Dimensionality Reduction using Backward Peeling in Random Jungle

Kristin K. Nicodemus, PhD, MPH
University of Oxford
Ort des Vortrages: 
AM S2
Uhrzeit: 
12.00 Uhr
Datum: 
1. December 2009

Given the rapidly-expanding size of genome-wide association data, dimensionality reduction (DR) is increasingly important for interpretability of machine learning results. DR creates computationally more tractable models, allows for the best use of resources for follow-up studies, may increase prediction accuracy by removing noise predictors, and can remove redundant predictors.
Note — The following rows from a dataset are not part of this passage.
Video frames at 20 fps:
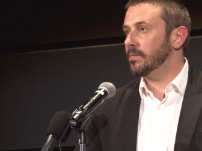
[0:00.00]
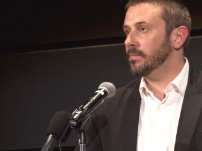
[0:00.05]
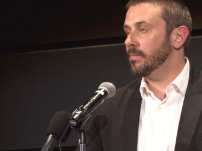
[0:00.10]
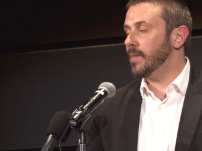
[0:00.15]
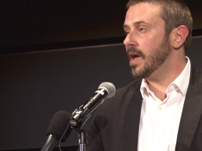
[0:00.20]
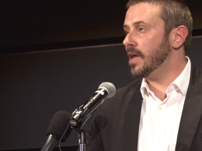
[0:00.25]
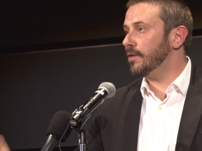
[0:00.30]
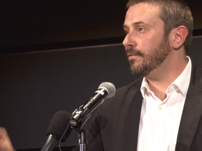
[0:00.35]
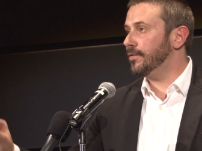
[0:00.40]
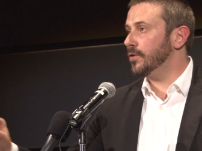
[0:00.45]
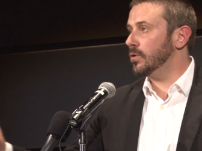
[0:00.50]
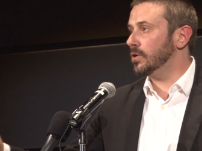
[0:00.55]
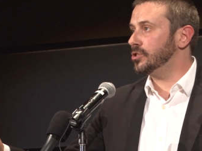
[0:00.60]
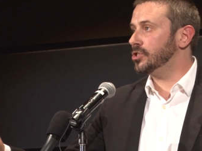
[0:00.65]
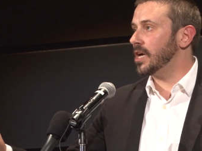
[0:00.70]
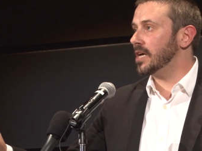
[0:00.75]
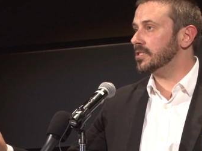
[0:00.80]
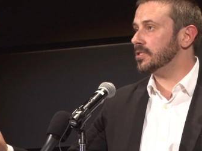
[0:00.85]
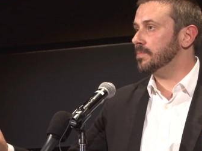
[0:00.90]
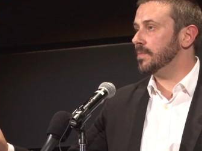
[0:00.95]
made a few
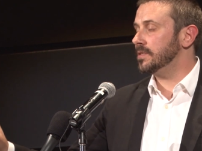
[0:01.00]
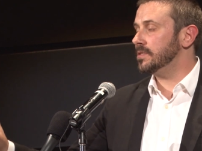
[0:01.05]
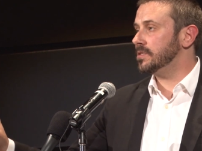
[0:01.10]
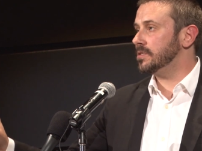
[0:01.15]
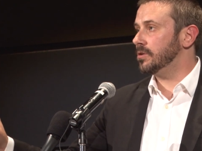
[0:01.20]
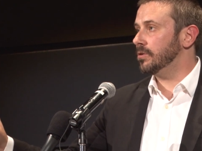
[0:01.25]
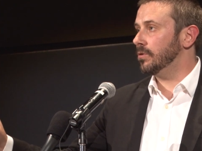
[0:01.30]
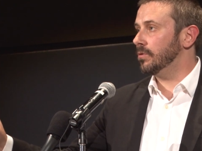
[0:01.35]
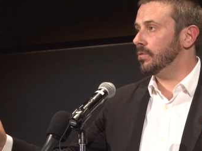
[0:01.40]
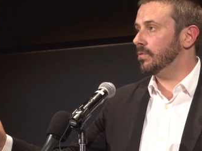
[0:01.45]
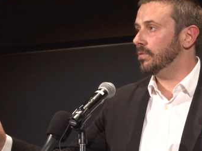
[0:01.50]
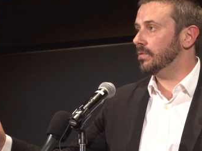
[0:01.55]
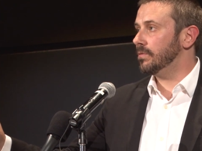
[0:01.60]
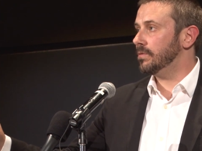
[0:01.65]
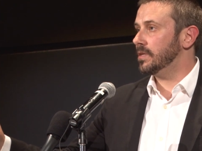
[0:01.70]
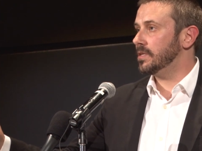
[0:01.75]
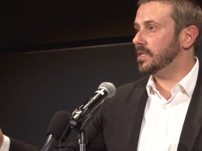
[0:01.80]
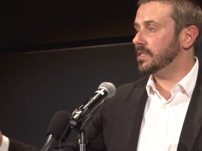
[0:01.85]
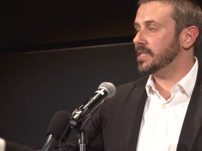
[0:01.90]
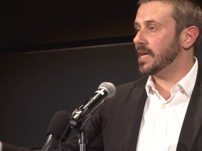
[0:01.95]
adjustments to
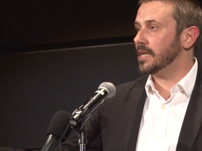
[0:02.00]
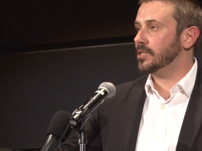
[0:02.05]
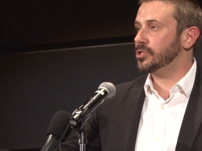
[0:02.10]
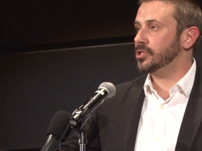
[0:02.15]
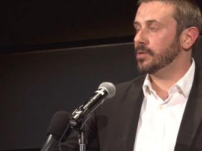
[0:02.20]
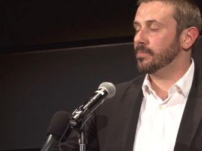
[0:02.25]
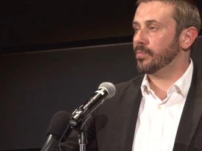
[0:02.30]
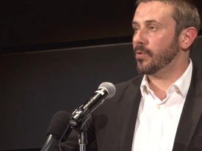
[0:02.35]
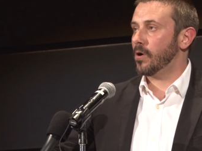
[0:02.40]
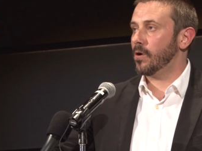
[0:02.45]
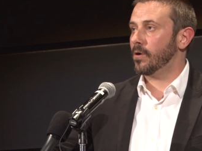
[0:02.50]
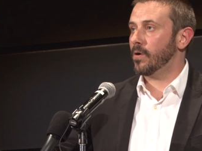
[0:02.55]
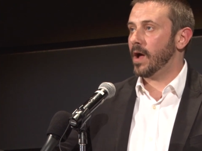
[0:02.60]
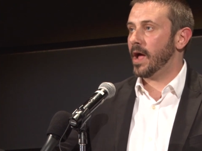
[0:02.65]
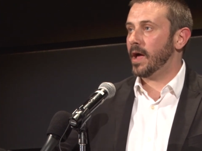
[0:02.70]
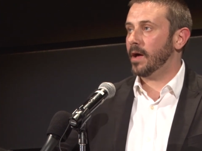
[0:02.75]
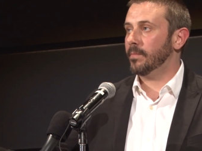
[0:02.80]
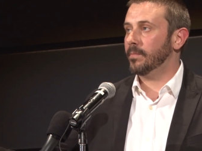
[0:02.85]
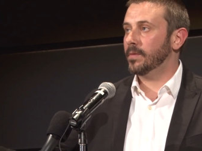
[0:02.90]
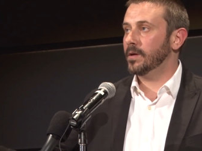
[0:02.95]
the detention
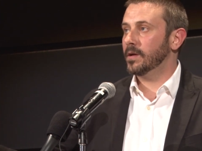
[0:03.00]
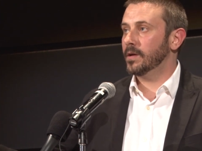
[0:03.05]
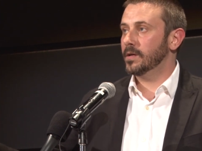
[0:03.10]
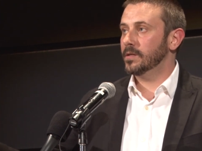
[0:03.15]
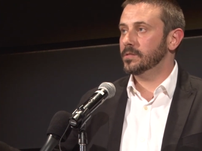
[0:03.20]
program,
Random Jungle (RJ; Schwarz et al., in press), a computationally efficient implementation of the random forest algorithm, provides options for a backward 'peeling' approach to DR: users specify a target number of predictors to be retained in the final set (p*) and at each iteration the algorithm peels off 50%, 33%, or all predictors with negative variable importance measures until the final set is < p*. However, how should p* be selected when it is not known a priori? I show the use of the out-of-bag error rates during peeling to select p* is strongly influenced by the “large p small n” problem. In other words, when the number of predictors is much larger than the number of observations (as is common in genome-wide association studies) it may lead to an improper estimate of p*. Further, the peeling approach may inflate some of the resulting variable importance measures, and this inflation is also more pronounced when the number of predictors is larger than the number of observations. I propose appropriate solutions to these issues when the number of predictors is much greater than the number of observations including cross-validation for the estimation of p* and the use of independent test sets for estimation of variable importances and prediction error.